Freewheels are thread on and can't go too small in size (due to the size of the bearings). A cassette uses a splined freehub body that a cog slides on to (or one piece drivers). And then a lockring is used to hold the cog in place. You cannot convert a freewheel hub to cassette. You need a new rear hub.


----------



## snaky69 (Mar 8, 2005)

XSL_WiLL said:


> Freewheels are thread on and can't go too small in size (due to the size of the bearings). A cassette uses a splined freehub body that a cog slides on to (or one piece drivers). And then a lockring is used to hold the cog in place. You cannot convert a freewheel hub to cassette. You need a new rear hub.
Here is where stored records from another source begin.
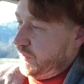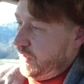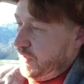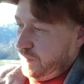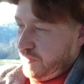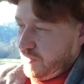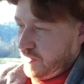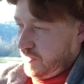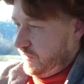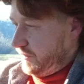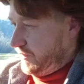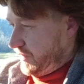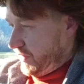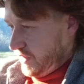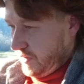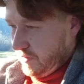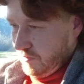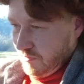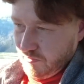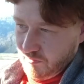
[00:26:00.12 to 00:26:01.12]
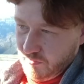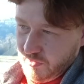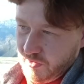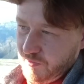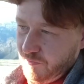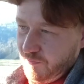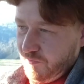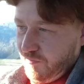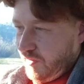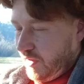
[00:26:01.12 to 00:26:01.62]
favor of some
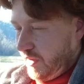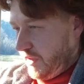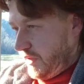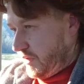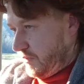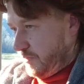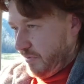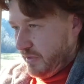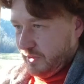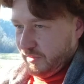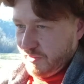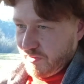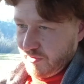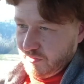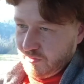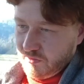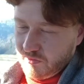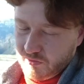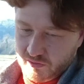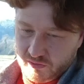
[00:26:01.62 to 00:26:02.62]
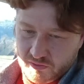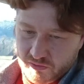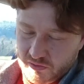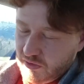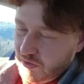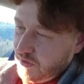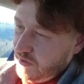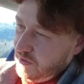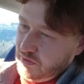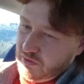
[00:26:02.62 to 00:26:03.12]

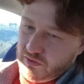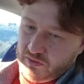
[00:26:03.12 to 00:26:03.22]
environmental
What he said. You'll have to either get a whole new rear wheel or buy a rear hub and spokes and have them re-laced to your current rim.


----------



## TrancedGiant (Jul 31, 2007)

Well it's not worth getting a new hub over. Are there other 12 tooth freewheels than the dk one or should that be good?


----------



## BIKESerFUN (Sep 5, 2007)

The DK 12t cassette is the biggest piece of a failure waiting to happen ive ever seen. Ive seen two stop working in a span of one hour. no joke.


----------



## TrancedGiant (Jul 31, 2007)

Hmm, crap. Well then how small of a GOOD freewheel can I get on there and adjust my sprocket size accordingly?


----------



## boyfromthelak (Feb 16, 2004)

the odyssey 13 tooth is pretty durable


----------



## XSL_WiLL (Nov 2, 2004)

The problem with the 13t is how small they make the bearings to fit them. I remember there being one freewheel where they relocate the bearings and actually recess the teeth down. I can't for the life of me remember who made it though. I think it's the DK... and if it is... that would probably hold up better than some others.
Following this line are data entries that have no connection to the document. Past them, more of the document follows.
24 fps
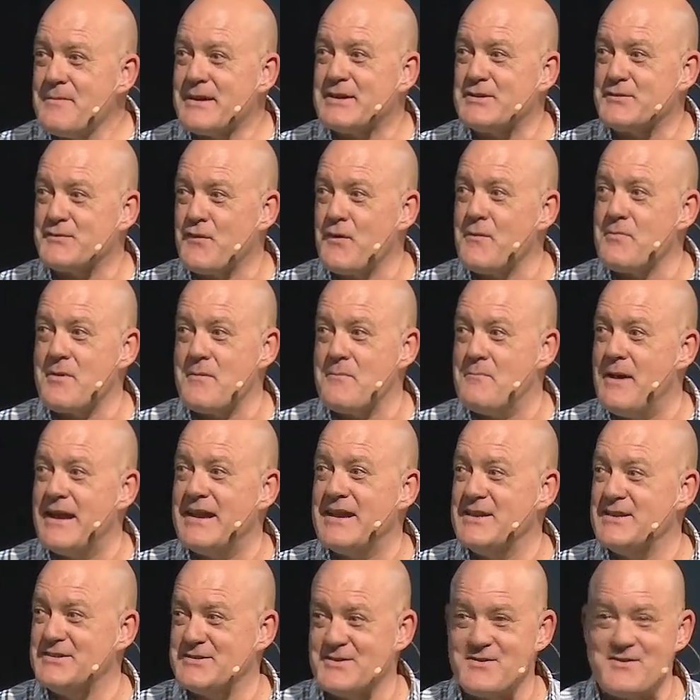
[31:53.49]
Because from the
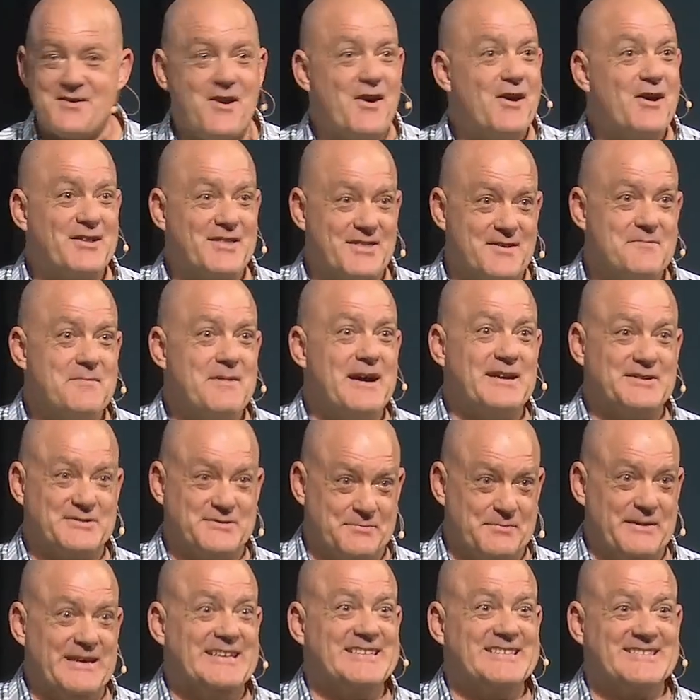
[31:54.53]
abundance of the heart, the
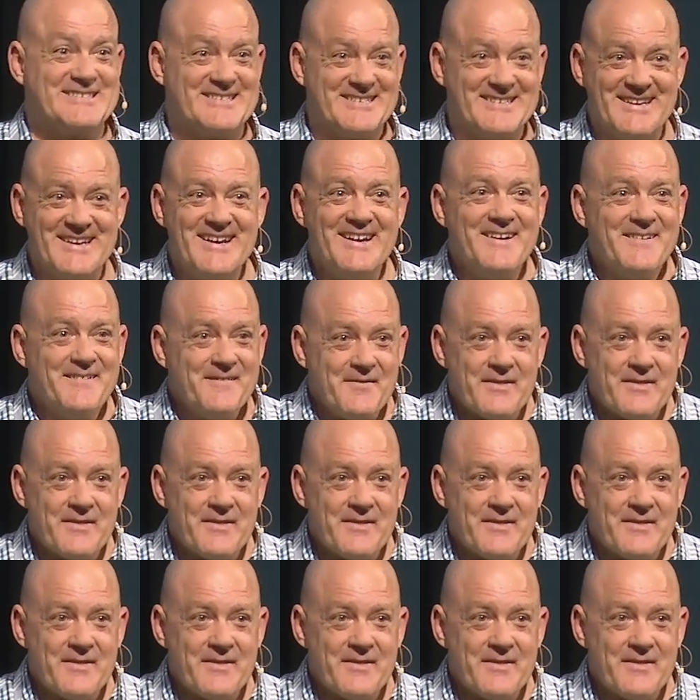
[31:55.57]
mouth speaks.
Going microdrive will put more wear on your drivetrain parts... and there's a good chance you'll pull the threads right off the hub if you push hard. And often the engagement isn't great with freewheels.

Oh... and I'm not sure which hub you have... but these guys only fit the smaller diameter threaded side found on flip flop hubs.


----------



## boyfromthelak (Feb 16, 2004)

i think my bros odyssey is recessed i'll go check it out later. he has had it for about 1 year now and the kid before him had it for a year ad a half


----------



## sittingduck (Apr 26, 2005)

Stick with your current gearing until you need a new hub.... Then go with a driver or a cassette.


----------



## TrancedGiant (Jul 31, 2007)

Yea I guess I'm gonna have to just stick with what I have for now. Thanks guys


----------